Je ne pense pas qu’on puisse parler de recul précisément, mais oui, il y a des avancées avec différentes décisions de justice concernant la régulation sur les transports et les VTC, pour une meilleure prise en charge des personnes et un meilleur partage de la valeur. Mais l’ubérisation en termes de désintermédiation s’étend. On la voit se déplacer dans les services comme la livraison des courses à domicile qui explose. 
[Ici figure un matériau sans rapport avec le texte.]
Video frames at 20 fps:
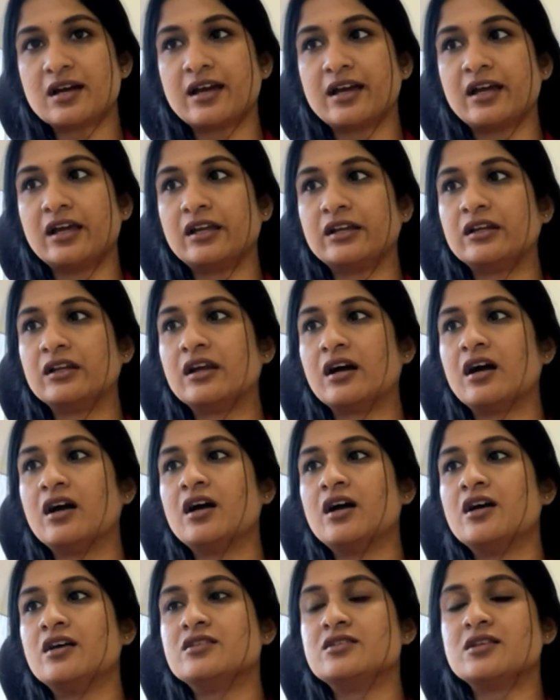and
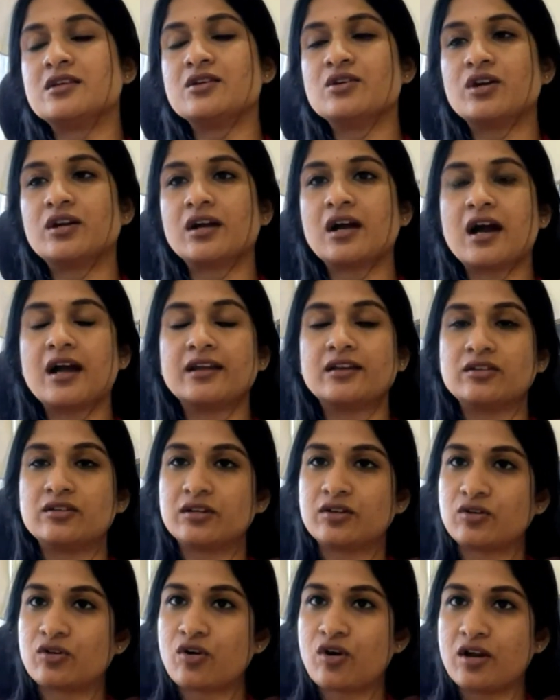see your
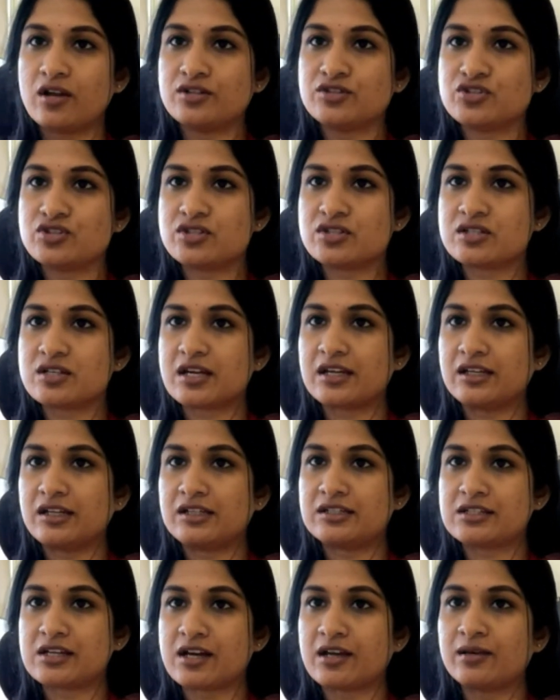gynecologist
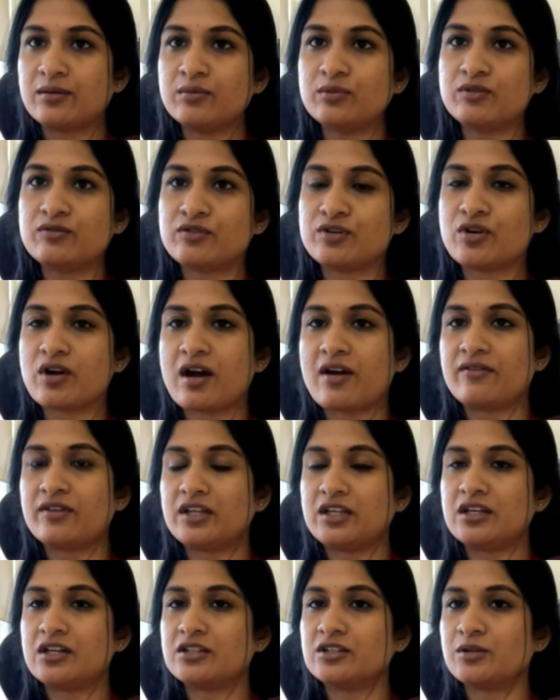anytime if you have
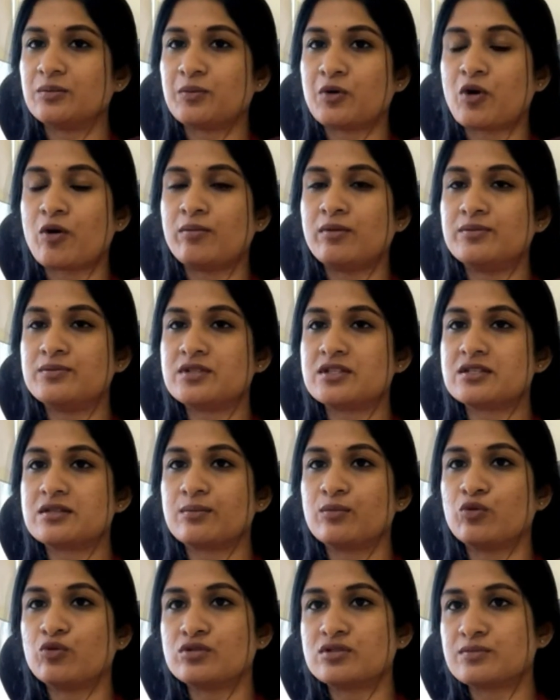any other problems. Is the
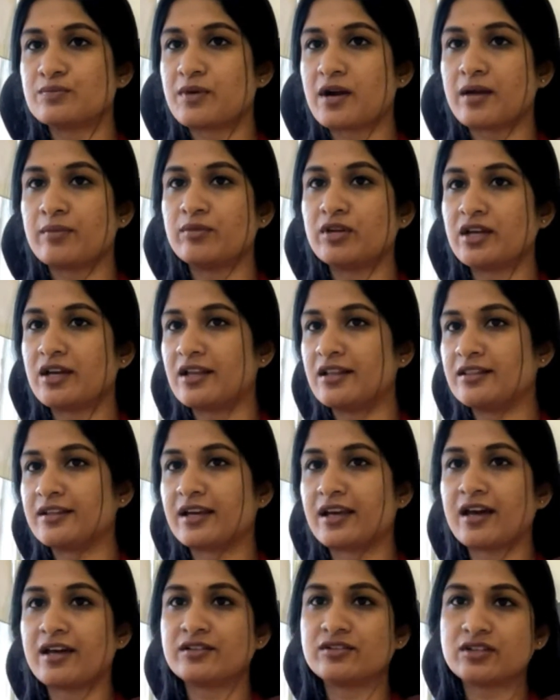most primary
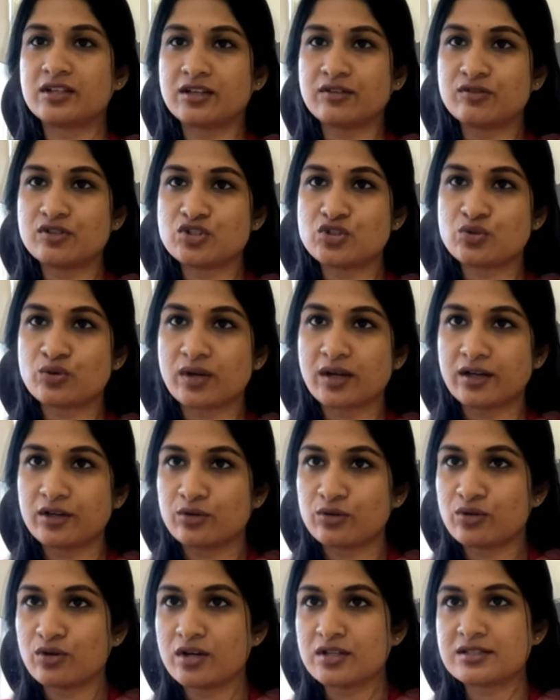healthcare thing which you can do
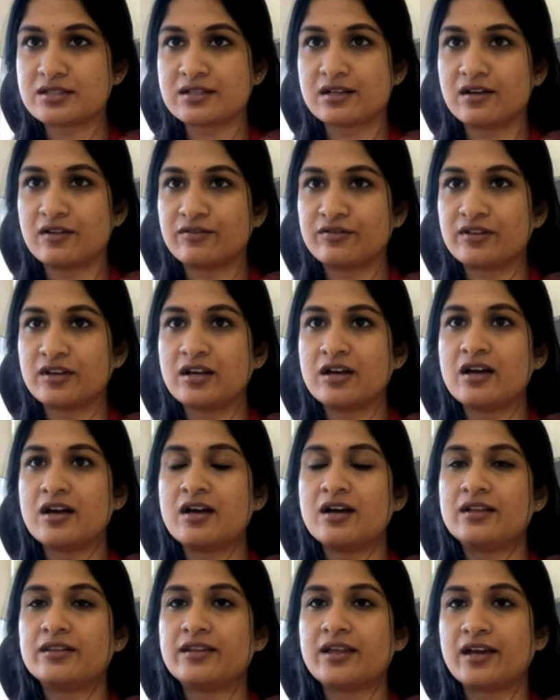yourself.
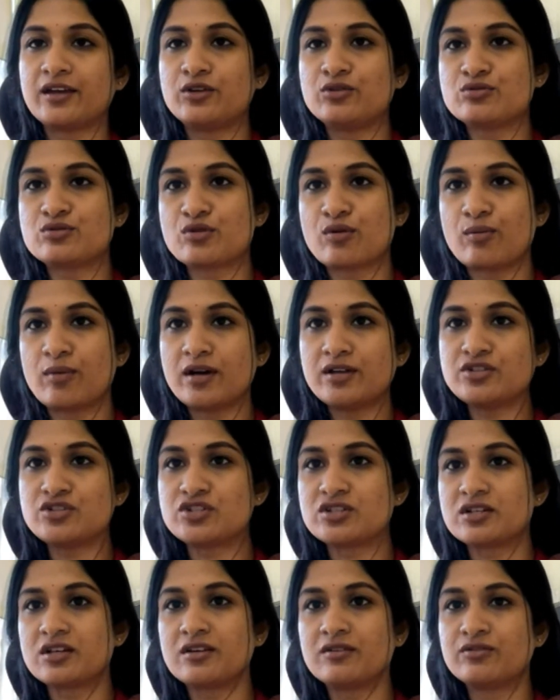Thank you so
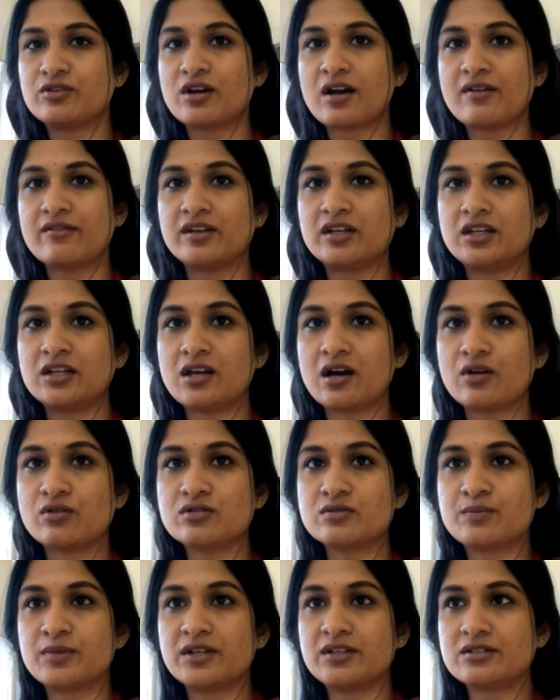much. If you have any doubts,
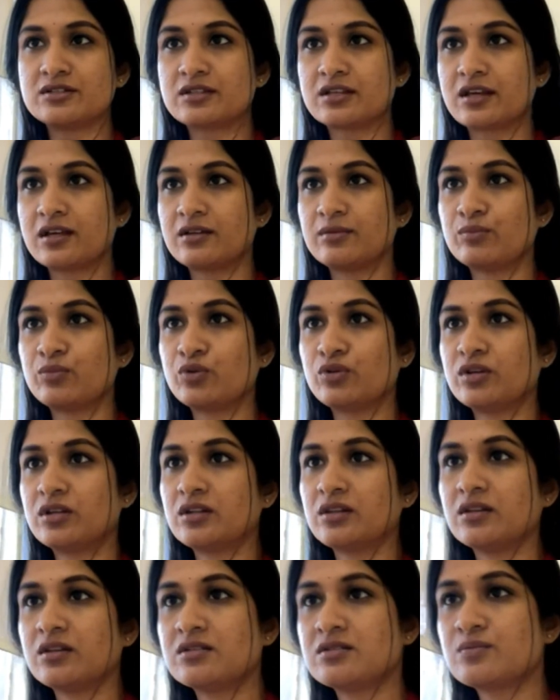please can put
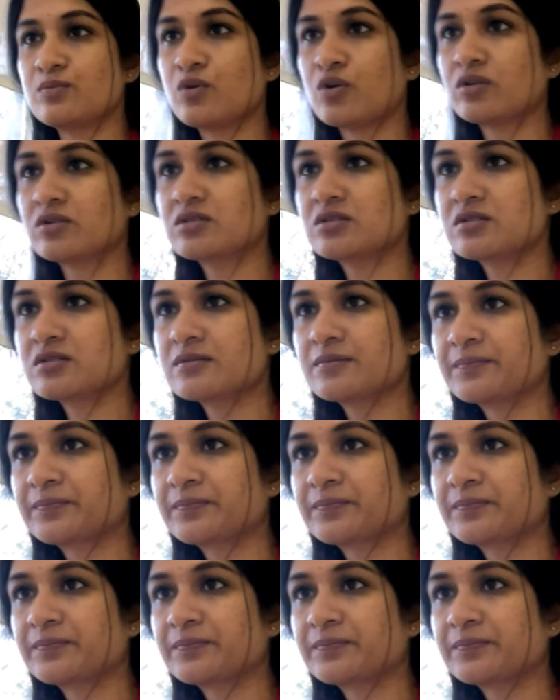in this box.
Facebook qui devient Meta. 

Ce rebranding et repositionnement sur le métavers ne change pas, pour le moment, l’offre publicitaire. En revanche, je m’interroge : est-ce vraiment une aspiration réelle et profonde de la jeunesse à l’heure actuelle ? Je la sens, personnellement, davantage investie dans le réel : comment continuer à vivre dans trois décennies, quelle protection pour l’environnement ? En tant que parent, je me demande si on en a réellement besoin. Il faut aussi faire attention à long terme. Le but des métavers consiste à rendre tout « achetable », à créer un univers où tout s’achète. C'est questionnable, non ?

La reprise en main du pouvoir chinois sur les plateformes 

Les plateformes chinoises sont aussi des éléments géopolitiques. Ce qui se passe est en Chine est inquiétant car les plateformes chinoises sont désormais des alternatives sérieuses dans le monde. 2021 a clairement été l’année de l’essor de TikTok, qui a battu tout le monde en téléchargements et en croissance. Mais la démonstration de force chinoise est aussi politique. Le pouvoir de Pékin est très enclin à aider des entreprises comme Huawei, qui avec leur puissance de frappe économique ou d’innovation peuvent servir la Chine. Mais ces entreprises ne doivent pas dépasser des barrières claires. Leur rôle doit rester de servir les intérêts chinois dans le monde. C'est ce que rappelle le gouvernement.